Раздались еще голоса. Совещатели сходились на одном: поднимать ополчение в поход. У Минина светлело лицо.
— В старых книгах писано, — молвил Львов, одобрительно глядя на Кузьму, — «Не тщеславьем, не красотою ризною, не убранством почета достигают, но мужеством и мудростью». Так ли?
— Зо, — сказал немец с такой важностью, что совещатели засмеялись.
— Когда выступаем? — под смех спросил смолянин Доводчиков.
— Погодим до Великого поста, — осталось последнее слово за Пожарским. — Послал я гонцов в Казань — жду вестей от Биркина. А к Ярославлю допрежь вышлю с отрядом Лопату. Готов ли Петрович?
— Не посрамлю, брате, — тряхнул он кудлатой головой.
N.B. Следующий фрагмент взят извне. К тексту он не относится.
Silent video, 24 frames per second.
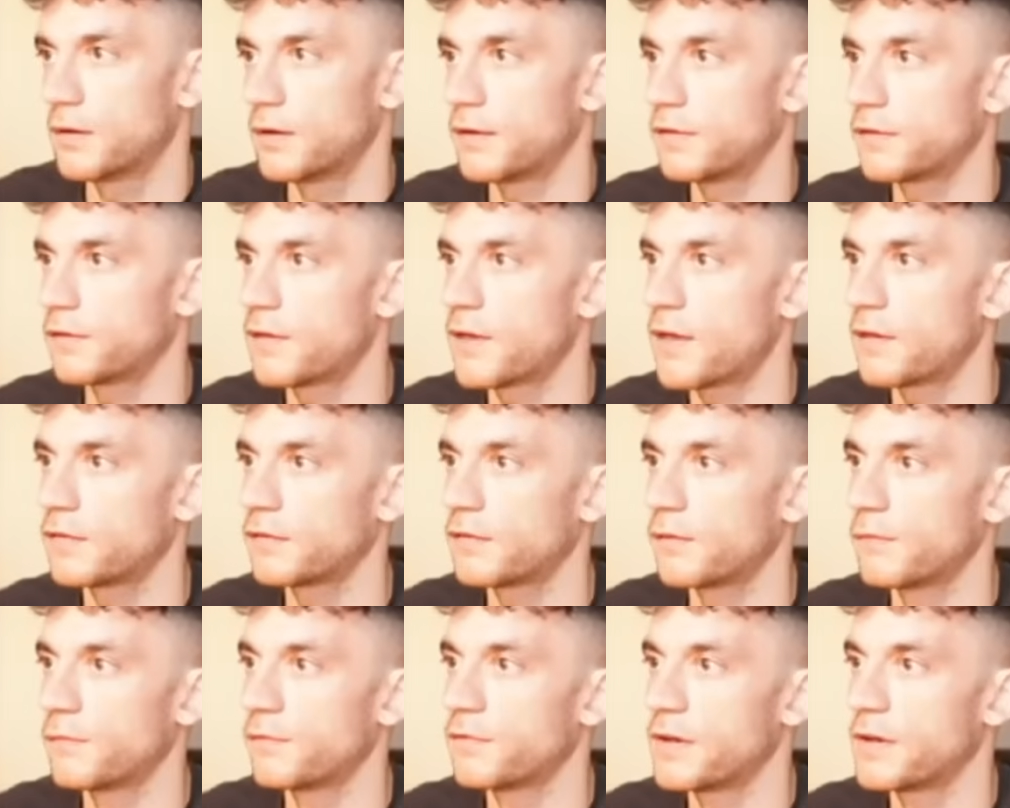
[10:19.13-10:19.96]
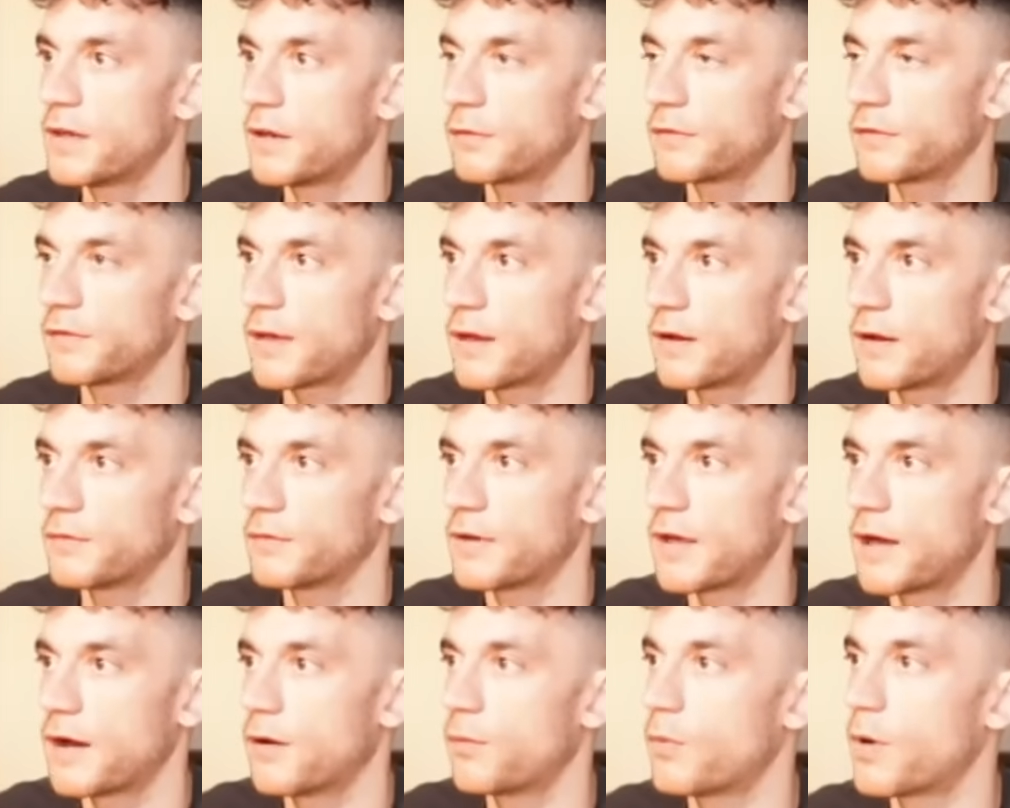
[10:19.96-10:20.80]
Let's test something else
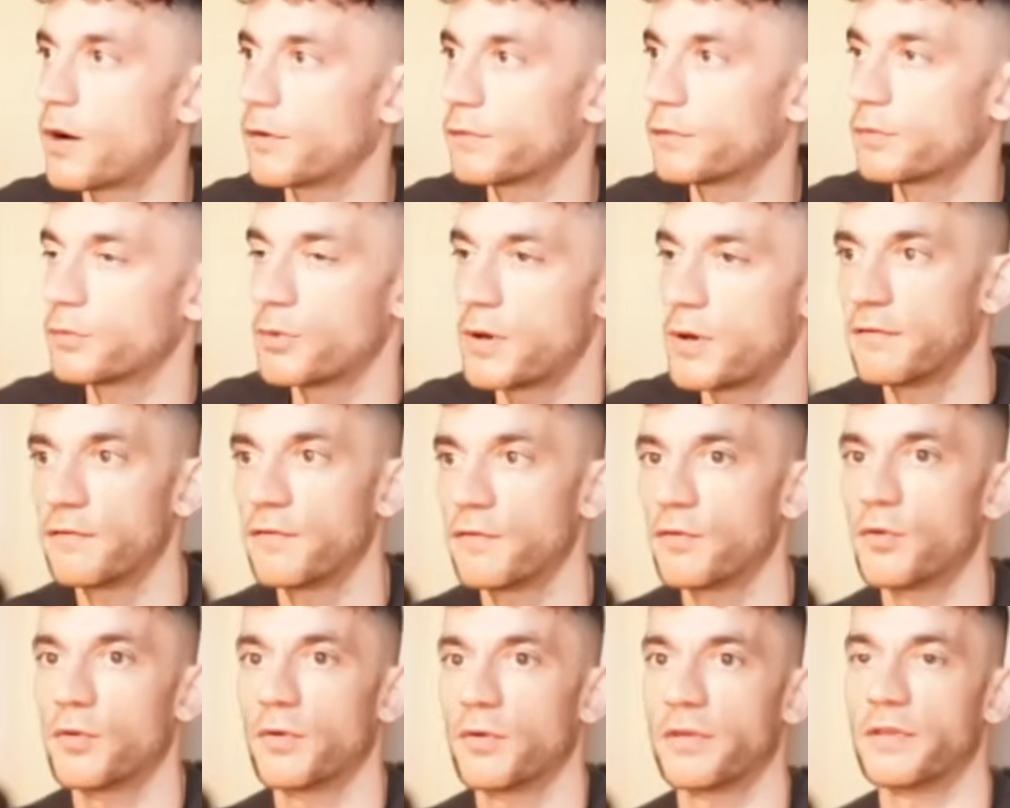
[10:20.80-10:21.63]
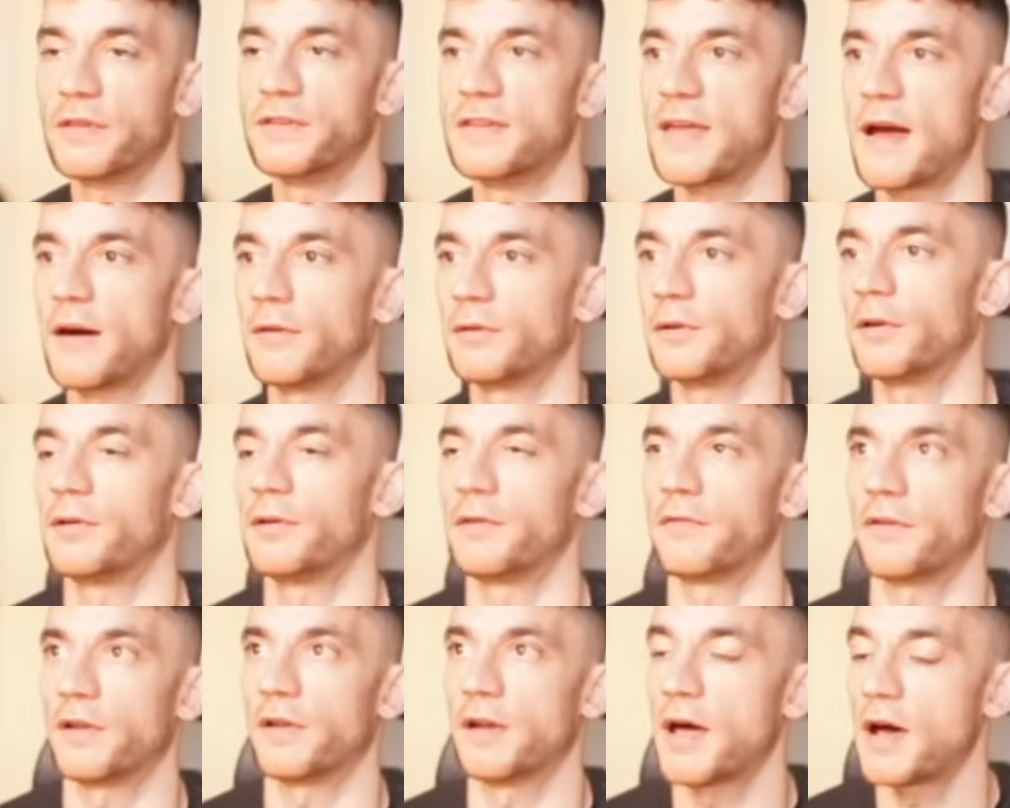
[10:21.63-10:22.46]
out now whilst we wait for the
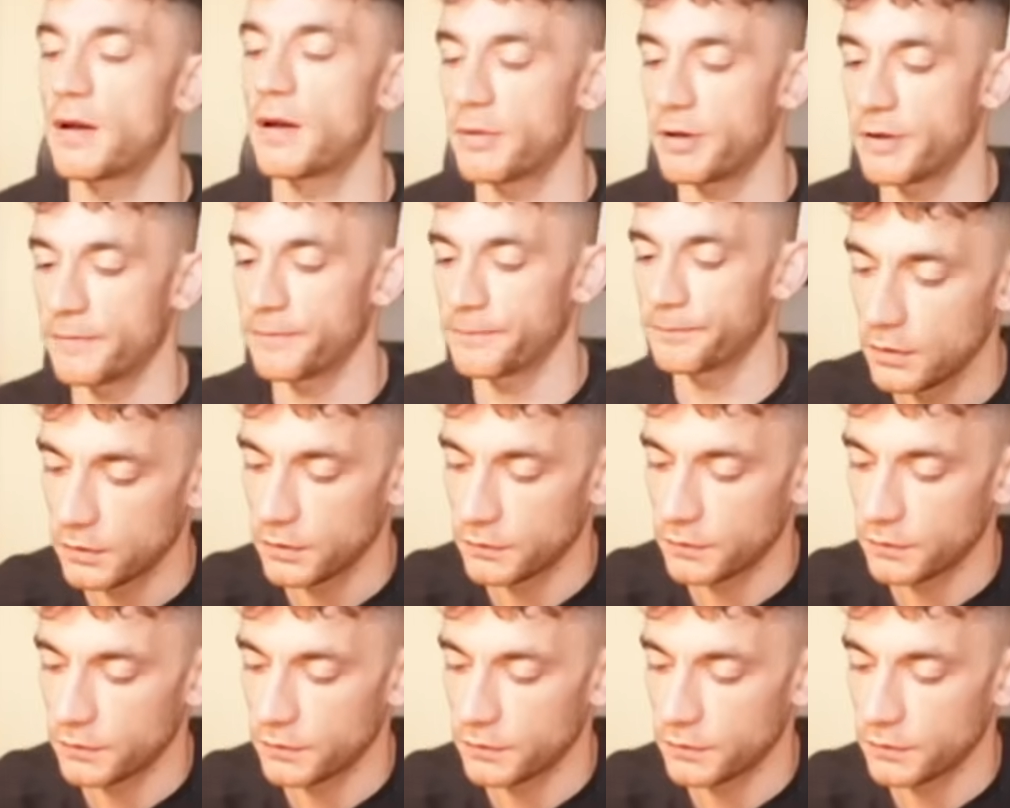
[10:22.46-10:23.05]
download of Ollama.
7Церковь была пуста, и, ступив за ее порог, Кузьма с облегчением перекрестился. Коли и хватятся его в Земской избе — тут искать не станут: время ли первому сподручнику Пожарского шастать по убогим приходским церквам! А у Кузьмы вящая нужда побыть в уединении, дух перевесть, умом пораскинуть. Чуял, скоро и помолиться ладом будет недосуг.
Обмахивающий кадилом иконы сгорбленный от старости священник даже не глянул на Кузьму: служба свершена и прихожане теперь вольны разговаривать с Богом без пастырской помощи. Да и каким беспрекословным внушением мог помочь задичавший поп с космами нечесанных волос на плечах, трясущимися руками и в такой заношенной фелони, что она чуть ли не расползалась от ветхости? Церковная нищета — горький знак вселюдского прозябания. Скудели приходы — бедовала церковь. А тут и последнюю ценную утварь снесли из нижегородских храмов на ополчение, вовсе их опустошили. Окупятся ли жертвенные даяния? Может, пущего лиха надо ждать? Ни имущества не будет, ни веры, ни ратной удачи. Кого тогда винить?
И сами собой шевельнулись сухие губы Кузьмы, зашептал он сокровенное: «Душе моя, душе моя, пошто во гресех пребывавши, чью твориши волю и неусыпно мятешися?…»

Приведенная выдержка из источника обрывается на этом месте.